*Task requirements*
Write out the full set of records exactly. Any pictures in them do not belong in the copy.

*Given entries*
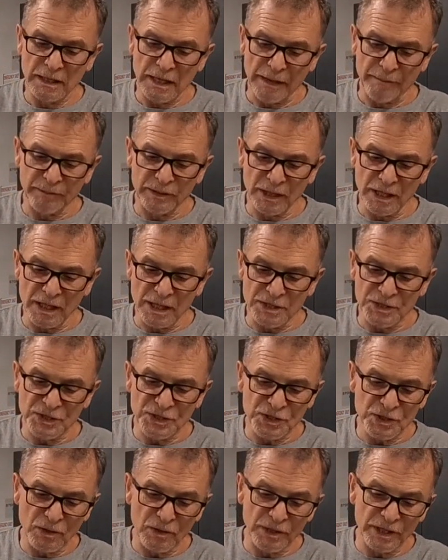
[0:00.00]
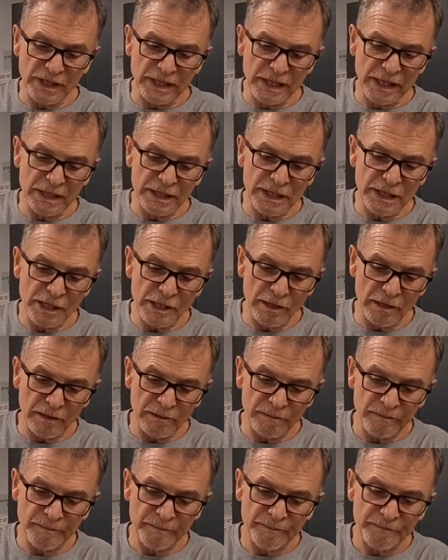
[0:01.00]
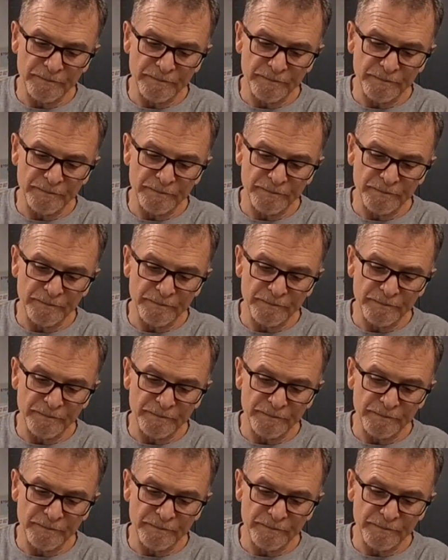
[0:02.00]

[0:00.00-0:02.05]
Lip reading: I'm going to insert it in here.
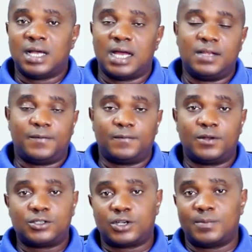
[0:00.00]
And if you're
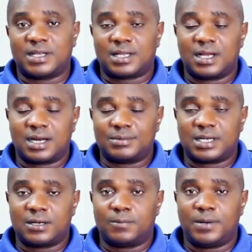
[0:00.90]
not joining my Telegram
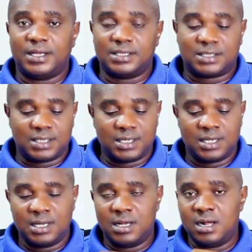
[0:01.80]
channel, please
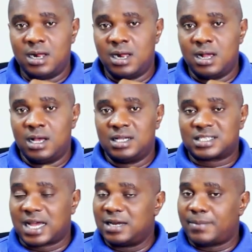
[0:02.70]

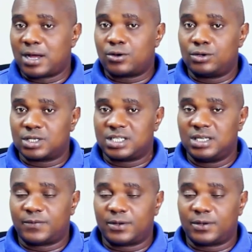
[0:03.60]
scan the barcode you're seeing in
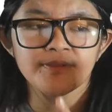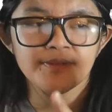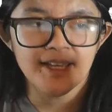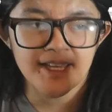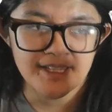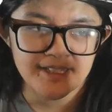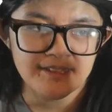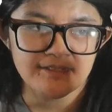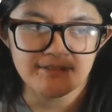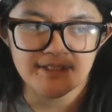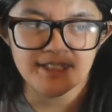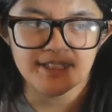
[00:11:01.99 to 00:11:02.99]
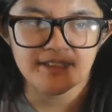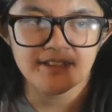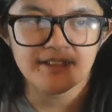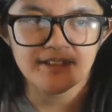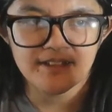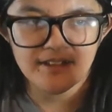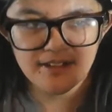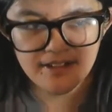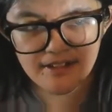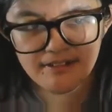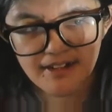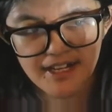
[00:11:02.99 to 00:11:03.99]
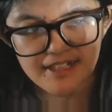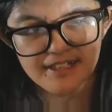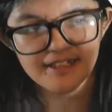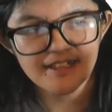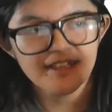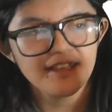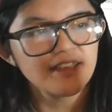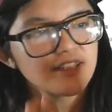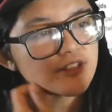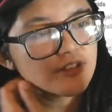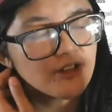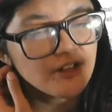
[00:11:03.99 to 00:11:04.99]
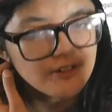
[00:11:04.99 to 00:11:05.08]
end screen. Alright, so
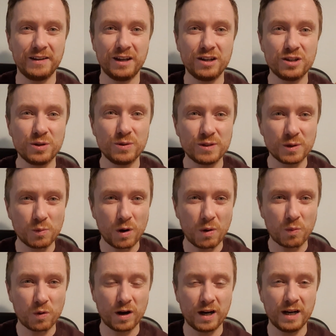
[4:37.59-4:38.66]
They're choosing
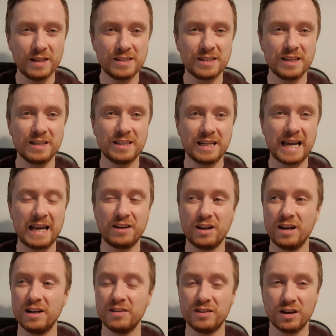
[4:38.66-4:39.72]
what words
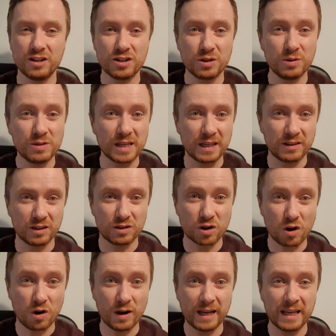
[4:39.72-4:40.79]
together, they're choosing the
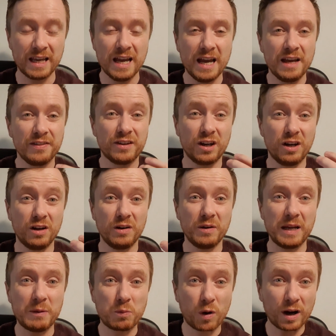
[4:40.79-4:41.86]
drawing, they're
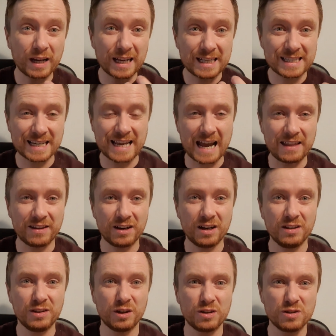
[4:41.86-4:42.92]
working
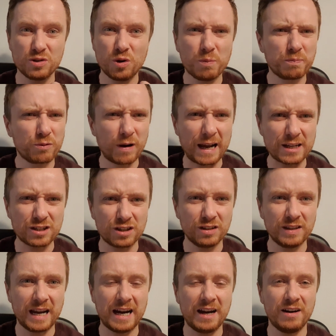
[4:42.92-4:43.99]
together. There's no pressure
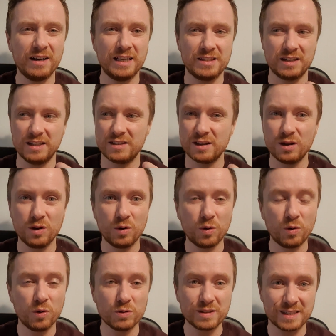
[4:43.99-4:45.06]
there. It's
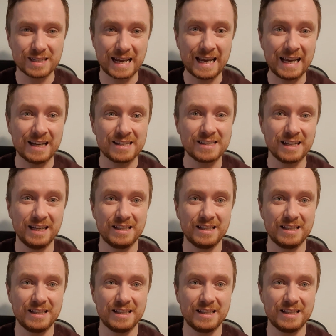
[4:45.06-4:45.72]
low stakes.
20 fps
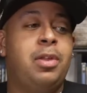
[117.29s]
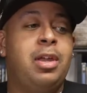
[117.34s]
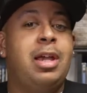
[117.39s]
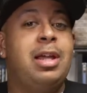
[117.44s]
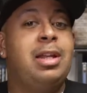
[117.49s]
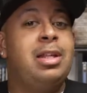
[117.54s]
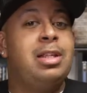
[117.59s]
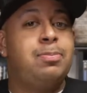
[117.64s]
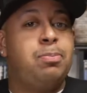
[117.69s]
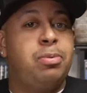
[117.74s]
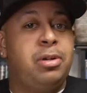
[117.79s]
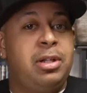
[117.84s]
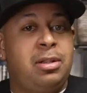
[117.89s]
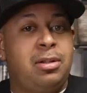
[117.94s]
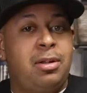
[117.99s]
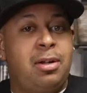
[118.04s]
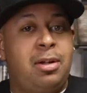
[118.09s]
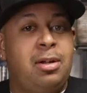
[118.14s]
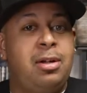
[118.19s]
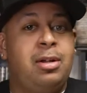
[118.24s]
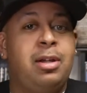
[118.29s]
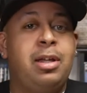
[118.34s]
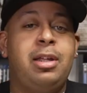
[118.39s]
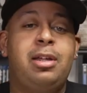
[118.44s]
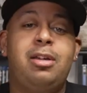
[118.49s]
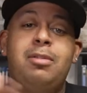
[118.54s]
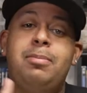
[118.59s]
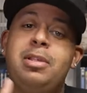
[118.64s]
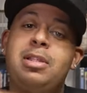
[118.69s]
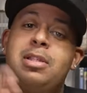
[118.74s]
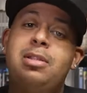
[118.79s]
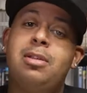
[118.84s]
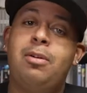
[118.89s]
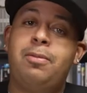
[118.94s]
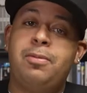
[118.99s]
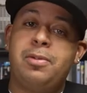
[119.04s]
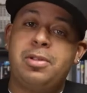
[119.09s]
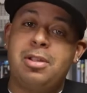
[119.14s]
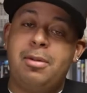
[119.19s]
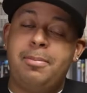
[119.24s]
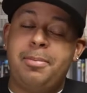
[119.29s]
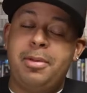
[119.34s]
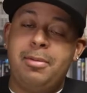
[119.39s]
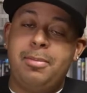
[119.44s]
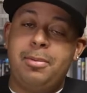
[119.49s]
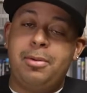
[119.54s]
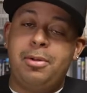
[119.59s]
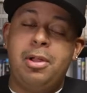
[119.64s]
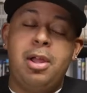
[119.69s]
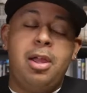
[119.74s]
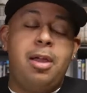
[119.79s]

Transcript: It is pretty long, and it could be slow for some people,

*Task response*
[0:00.00]
[0:01.00]
[0:02.00]

[0:00.00-0:02.05]
Lip reading: I'm going to insert it in here.
[0:00.00]
And if you're
[0:00.90]
not joining my Telegram
[0:01.80]
channel, please
[0:02.70]

[0:03.60]
scan the barcode you're seeing in
[00:11:01.99 to 00:11:02.99]
[00:11:02.99 to 00:11:03.99]
[00:11:03.99 to 00:11:04.99]
[00:11:04.99 to 00:11:05.08]
end screen. Alright, so
[4:37.59-4:38.66]
They're choosing
[4:38.66-4:39.72]
what words
[4:39.72-4:40.79]
together, they're choosing the
[4:40.79-4:41.86]
drawing, they're
[4:41.86-4:42.92]
working
[4:42.92-4:43.99]
together. There's no pressure
[4:43.99-4:45.06]
there. It's
[4:45.06-4:45.72]
low stakes.
20 fps
[117.29s]
[117.34s]
[117.39s]
[117.44s]
[117.49s]
[117.54s]
[117.59s]
[117.64s]
[117.69s]
[117.74s]
[117.79s]
[117.84s]
[117.89s]
[117.94s]
[117.99s]
[118.04s]
[118.09s]
[118.14s]
[118.19s]
[118.24s]
[118.29s]
[118.34s]
[118.39s]
[118.44s]
[118.49s]
[118.54s]
[118.59s]
[118.64s]
[118.69s]
[118.74s]
[118.79s]
[118.84s]
[118.89s]
[118.94s]
[118.99s]
[119.04s]
[119.09s]
[119.14s]
[119.19s]
[119.24s]
[119.29s]
[119.34s]
[119.39s]
[119.44s]
[119.49s]
[119.54s]
[119.59s]
[119.64s]
[119.69s]
[119.74s]
[119.79s]

Transcript: It is pretty long, and it could be slow for some people,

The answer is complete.